A Collapsible, Cheap and Transportable Fridge

Startup Spotlight

Evaptainers has developed a cheap and collapsible cooler that increases produce shelf-life. It was one of the seven winners at the MIT Enterprise Forum Innovate for Refugees Competition in partnership with Zain Group and MBC Hope.


By Maya Sioufi


A professor at the Massachusetts Institute of Technology challenged his students to find a solution to a problem faced by 1 billion people. 30-year-old Quang Truong was attending that class.


“I took the challenge to heart. I wanted to help farmers, most of them are poor people. The problem they have is keeping their produce fresh along the cold chain. The available solutions are either not working, too expensive or need a functioning grid” says Quang who holds a degree in Development Economics and International Business from the Fletcher School at Tufts University. He wanted to develop coolers that can be used in the place of fridges and that don’t cost much and don’t need electricity.
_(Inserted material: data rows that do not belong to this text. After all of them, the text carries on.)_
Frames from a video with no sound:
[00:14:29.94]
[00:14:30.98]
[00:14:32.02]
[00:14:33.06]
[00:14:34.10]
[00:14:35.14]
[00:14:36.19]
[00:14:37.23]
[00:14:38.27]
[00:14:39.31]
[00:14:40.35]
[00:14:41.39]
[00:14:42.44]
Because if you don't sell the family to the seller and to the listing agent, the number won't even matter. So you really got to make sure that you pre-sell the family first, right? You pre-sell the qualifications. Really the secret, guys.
As Quang started digging deeper into this topic, he looked into the zeer pot, a locally made device widely used in Nigeria. A pot-in-pot refrigerator, the zeer pot does not need electricity and cools produce by 10 to 15 degrees. The problem with the zeer pot though is that it is heavy and made of sand. So Quang asked himself, “Can I take this device and redesign it with modern material to make it lightweight, durable, sturdy and mass produced quickly in a factory?”
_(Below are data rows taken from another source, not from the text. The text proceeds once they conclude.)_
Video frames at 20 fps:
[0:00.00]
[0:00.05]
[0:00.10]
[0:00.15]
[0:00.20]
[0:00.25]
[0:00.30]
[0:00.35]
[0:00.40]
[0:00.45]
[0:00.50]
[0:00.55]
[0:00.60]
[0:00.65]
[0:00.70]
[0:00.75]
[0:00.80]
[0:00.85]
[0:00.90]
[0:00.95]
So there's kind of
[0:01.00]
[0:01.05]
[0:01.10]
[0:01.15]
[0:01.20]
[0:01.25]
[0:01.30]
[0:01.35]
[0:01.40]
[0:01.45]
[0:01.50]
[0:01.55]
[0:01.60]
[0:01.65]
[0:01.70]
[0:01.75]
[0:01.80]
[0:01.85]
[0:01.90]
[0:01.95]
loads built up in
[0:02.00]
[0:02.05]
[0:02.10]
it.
Partnering with Spencer Taylor (the current CEO) and Jeremy Fryer-Biggs (the CTO), Quang managed to create a portable device that significantly lowers the temperature of produce. As water is poured into it, the water goes into the membrane where it evaporates without needing sand or ceramic. The evaporation pulls heat from inside and cools it down. Unlike the zeer pot, this device only weighs 1 kilogram versus 33 kilograms for the zeer pot and it is collapsible and can easily be transported. It can hold about 60 liters of capacity, the size of a medium to large cooler and can be made in different sizes depending on needs.


Kick-off in Morocco


For the pilot project, the Boston team settled on Morocco for several reasons. “The geography is great because there are a lot of different climates;  it is close to Europe so close to the high-tech components needed and we have a personal contact with the ministry of agriculture. Also for legal reasons, Morocco makes a lot of sense because it launched the green Morocco plan with a goal of improving the agricultural sector while making it more eco friendly” adds Quang.


While there is a 95% electrification rate in rural areas in Morocco, it is merely enough to provide lighting and not cooling. Evaptainers’ aim is to provide their devices to farmers enabling them to transport goods.


Quang started working with 28-year-old Moroccan Yassin Maghnouj who has been now part of Evaptainers for over a year and a half as the marketing manager. The company now has seven members on board of which four are in Boston.


Produced in China, the prototype is now in its final version and 150 units are being rolled out for the pilot test in the first quarter of 2017. It will retail in rural areas at a price of $30 per unit. The company is working on testing the device within refugee camps. They recently won one of the top prizes at the MIT Enterprise Forum Innovate for Refugees Competition in partnership with Zain and MBC Hope. After this pilot test and if all goes well, the team is ready to launch. Their goal for the first year after launching is to sell 10,000 units.